Se mantuvieron en silencio unos momentos, observándose. Hasta que Hades habló.

—No. —Fue la tajante respuesta.

Zeus estuvo a punto de lanzarle uno de sus rayos y terminar con eso. Harto de toda la situación, se dirigió hacia el mapa de la tierra que tenía en la mesa más grande del salón y jugó con las piezas que representaban los reinos de los hombres. Hades no se perdió ni uno de sus movimientos.

—¿No deberías de estar en tus nuevos dominios supervisando y poniendo orden? —dijo Zeus.

—Todos están muertos allá abajo, no veo la prisa.

—¿Estás seguro que no deberías irte ya?

—¿Me estás echando? ¿Es esta la hospitalidad y el respeto que le muestras a tu hermano mayor?

—Tú empezaste, eres un insolente con tu Rey —dijo Zeus remarcando la última palabra.

—No —dijo Hadescon tranquilidad, y si seguía así de calmado Zeus no tardaría en arrojarlo por el borde del Olimpo—, soy alguien que se preocupa por su hermanito —dijo con tanta seriedad que Zeus pensó que se burlaba de él.

Hades caminó hacia una de las mesas y cogió la jarra con tallados de la guerra contra los titanes. Sonrió, estaba llena de néctar, lo olió antes de servir un par de copas y le extendió una a Zeus.

—Sé que no te va a gustar lo que voy a decir, pero aun así lo haré —dijo Hades antes de darle un sorbo a su copa—. No estás listo para ser el Rey de los Dioses, eres demasiado amable todavía. Eres el dios más amable que he conocido y cuando gobiernes sobre todos, las decisiones que tengas que tomar terminarán con esa amabilidad. Cuando eso pase, nunca volveré a ver a mi hermano menor, porque él se habrá ido, y sólo quedará mi Rey. —Hizo una pausa antes de continuar—. Si pudiera, haría un trato con las moiras para ocupar tu lugar, porque mandar sobre todos los dioses te destruirá por completo, y será más duro que gobernar sobre un reino de muertos.

Zeus miró a Hades sin creer lo que el otro le decía.

—Yo, no pensé, no creí que…

—Seguro creías que estaba celoso de que ahora tú fueras el Rey de los Dioses y yo sólo el Rey de los muertos, ¿no es así? —dijo Hades con su voz suave.

Zeus se avergonzó al verse descubierto y bajó la mirada.

—Aún eres un niño.
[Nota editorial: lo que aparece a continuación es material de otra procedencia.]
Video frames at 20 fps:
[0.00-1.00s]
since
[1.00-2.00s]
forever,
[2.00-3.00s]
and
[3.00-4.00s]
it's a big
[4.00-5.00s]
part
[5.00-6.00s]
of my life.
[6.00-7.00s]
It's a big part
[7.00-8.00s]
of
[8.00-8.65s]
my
Un niño malcriado, ingenuo y amable —dijo Hades y fue hacia la terraza, la vista de la tierra era espléndida desde ahí—. Ven —le dijo a Zeus y le hizo una seña. Y Zeus avanzó hacia su hermano sin dudar—. La vista es preciosa desde aquí, si he de ser sincero, eso sí lo envidio un poco.

—No te quejes tanto, allá abajo están los Elíseos. Seguro que son tan bellos como los reinos de los hombres.
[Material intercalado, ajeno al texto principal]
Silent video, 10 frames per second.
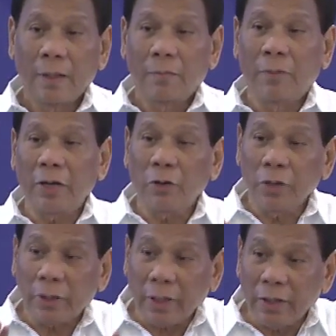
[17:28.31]
Meron
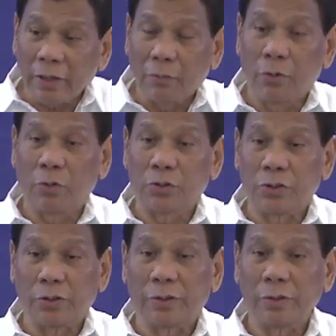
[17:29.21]
na tayong
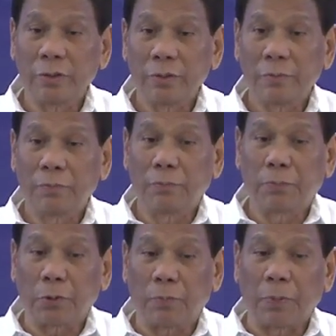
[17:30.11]
revolution
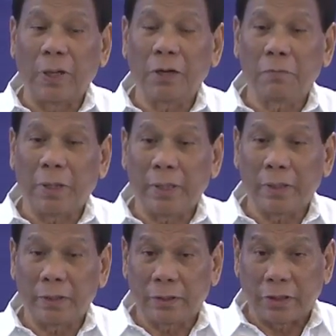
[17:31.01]
propelled
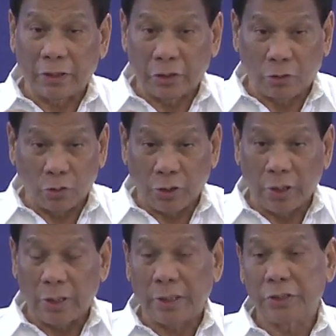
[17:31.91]
by
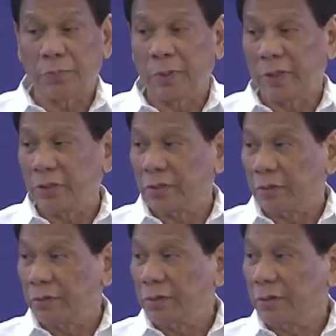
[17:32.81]
territorial
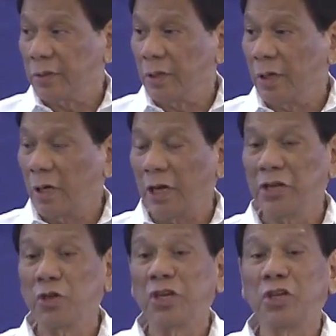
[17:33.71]
aspirations,
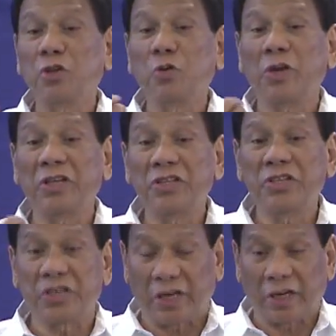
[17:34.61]
and you
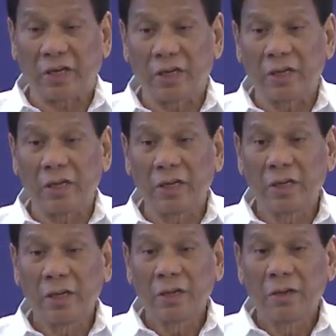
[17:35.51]
inject,
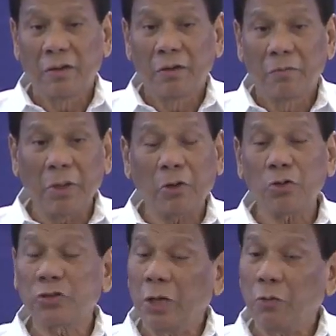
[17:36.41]

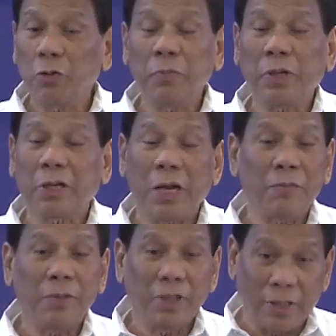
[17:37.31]
because they would
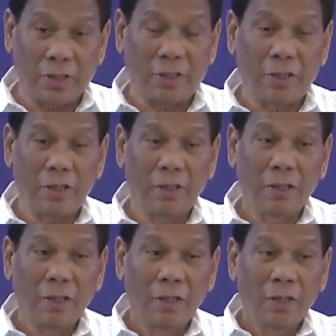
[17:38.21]
come here.
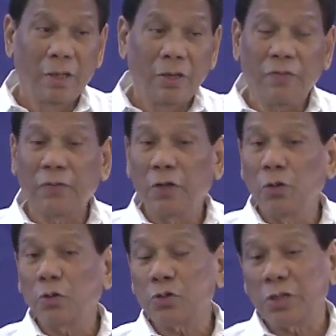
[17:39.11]
If they
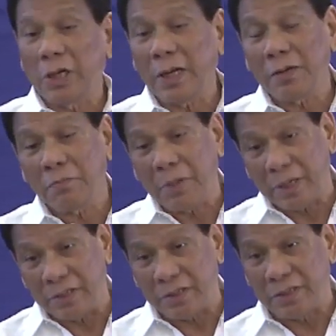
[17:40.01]
lose the land
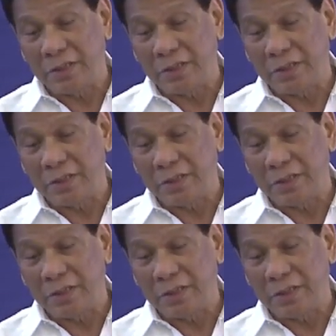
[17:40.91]
base,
—Probablemente, pero no tan interesantes.

Ambos guardaron silencio y se dedicaron a ver a Helio dirigiendo su carro hacia el horizonte; Selene no tardaría en aparecer y los hombres pronto encenderían el fuego que Prometeo robó.

—Te voy a extrañar, hermano —dijo Zeus.

Hades lo miró y no pudo evitar revolver su cabello.

—Sabes que siempre me puedes ir a visitar o también puedes ordenar que venga a verte. Después de todo, eres el Rey.

—El Rey —susurró Zeus.

—¿Sabes? Al menos los muertos no me darán tantos problemas como tú.

—¿Alguna vez vas a dejar de ser un insolente con el Rey?

—Déjame pensarlo —dijo Hades y fingió una pose reflexiva—. No, no lo veo posible. —Sonrió y se acabó el néctar de su copa. Zeus lo veía divertido y bebía su propia copa.

Mientras Hades siguiera tratándolo así, habría una parte suya que no se corrompería por completo. Siempre guardaría un poco de su amabilidad, aunque fuera solo para Hades.